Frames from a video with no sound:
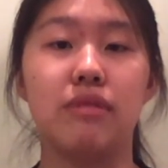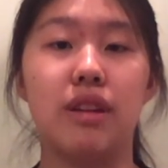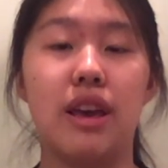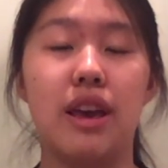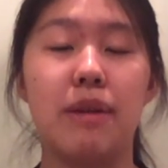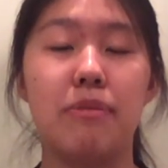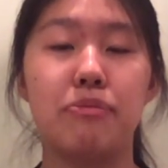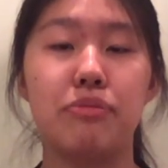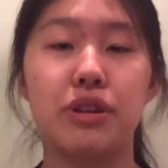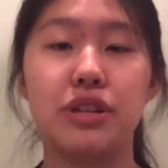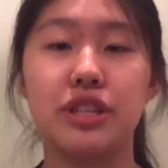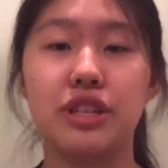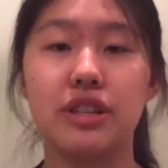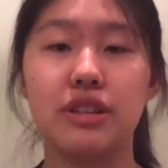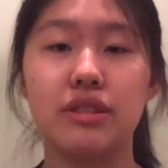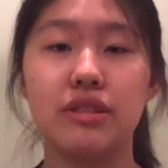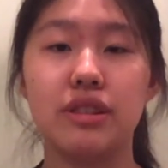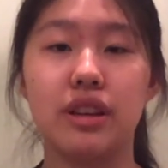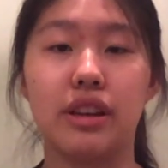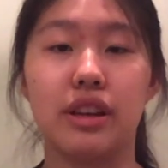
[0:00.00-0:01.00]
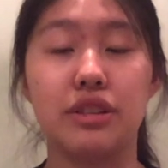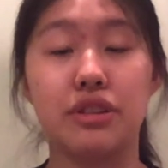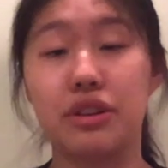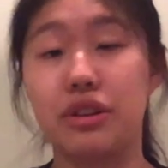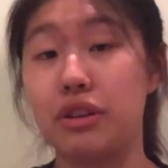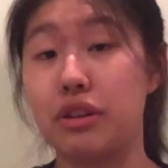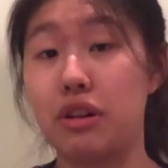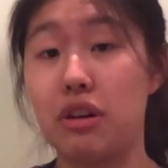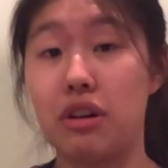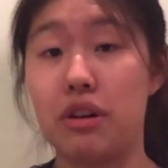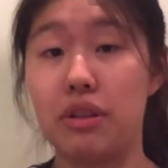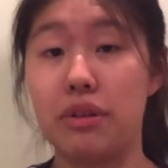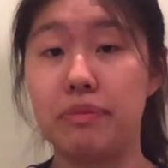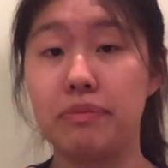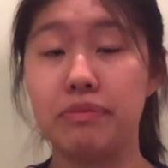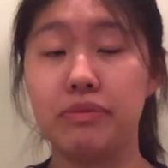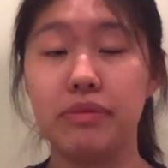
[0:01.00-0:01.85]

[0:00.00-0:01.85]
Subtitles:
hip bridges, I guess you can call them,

--------------------

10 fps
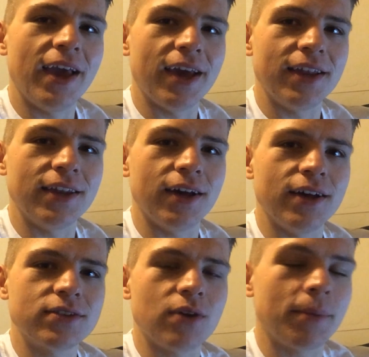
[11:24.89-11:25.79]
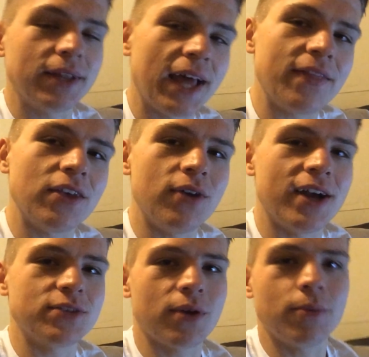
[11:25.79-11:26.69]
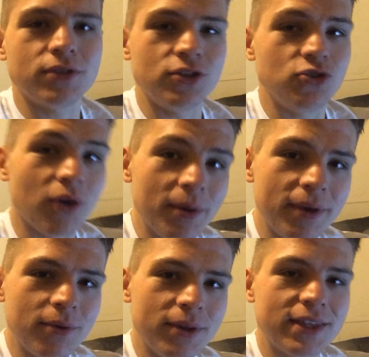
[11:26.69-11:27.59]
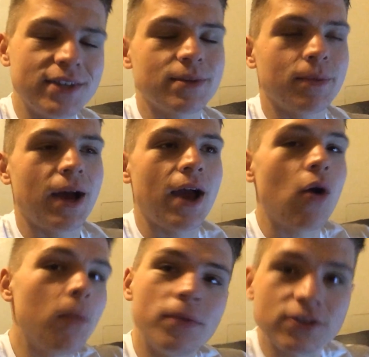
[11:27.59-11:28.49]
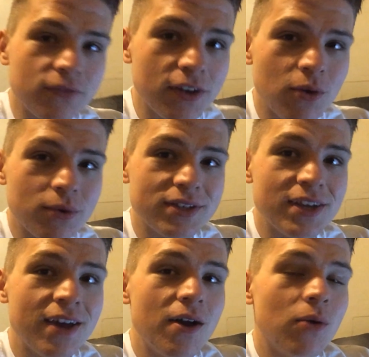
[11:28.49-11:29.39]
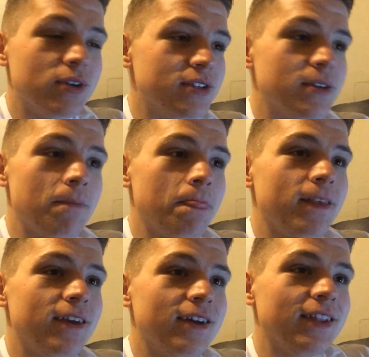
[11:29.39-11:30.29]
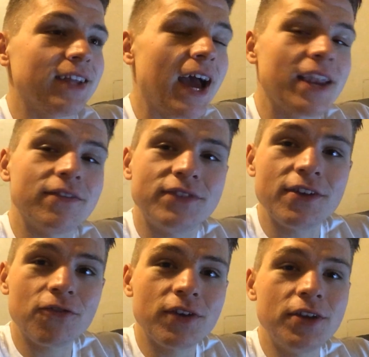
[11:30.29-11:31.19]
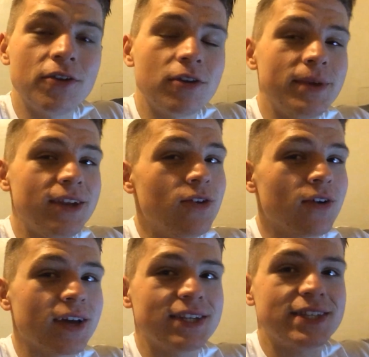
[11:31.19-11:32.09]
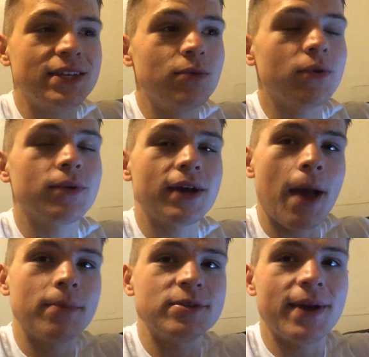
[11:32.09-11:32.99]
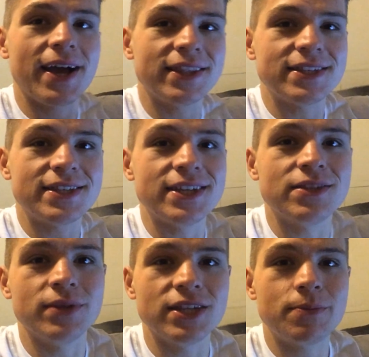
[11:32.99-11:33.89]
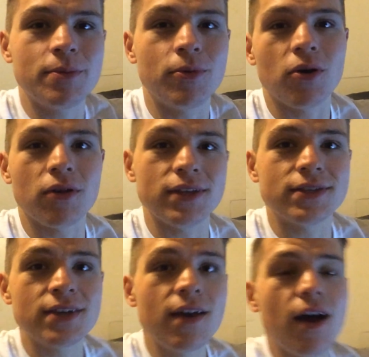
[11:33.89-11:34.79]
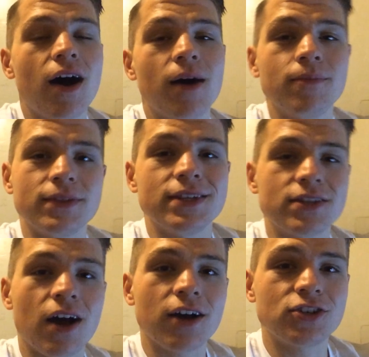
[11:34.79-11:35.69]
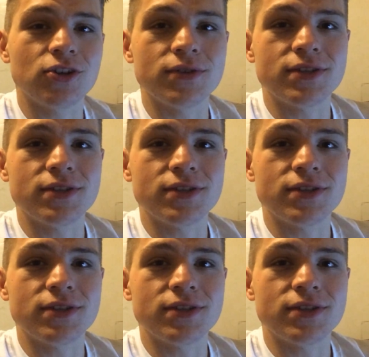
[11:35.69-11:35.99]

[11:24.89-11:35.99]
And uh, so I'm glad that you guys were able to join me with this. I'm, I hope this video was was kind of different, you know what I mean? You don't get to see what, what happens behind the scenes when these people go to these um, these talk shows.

--------------------

ACTIVITY ->
Above are records with pictures. Reproduce exactly only the lines from the line with "[11:30.29-11:31.19]" through the line with "[11:35.69-11:35.99]", both ends included, and leave the pictures out.

TASK RESULT ->
[11:30.29-11:31.19]
[11:31.19-11:32.09]
[11:32.09-11:32.99]
[11:32.99-11:33.89]
[11:33.89-11:34.79]
[11:34.79-11:35.69]
[11:35.69-11:35.99]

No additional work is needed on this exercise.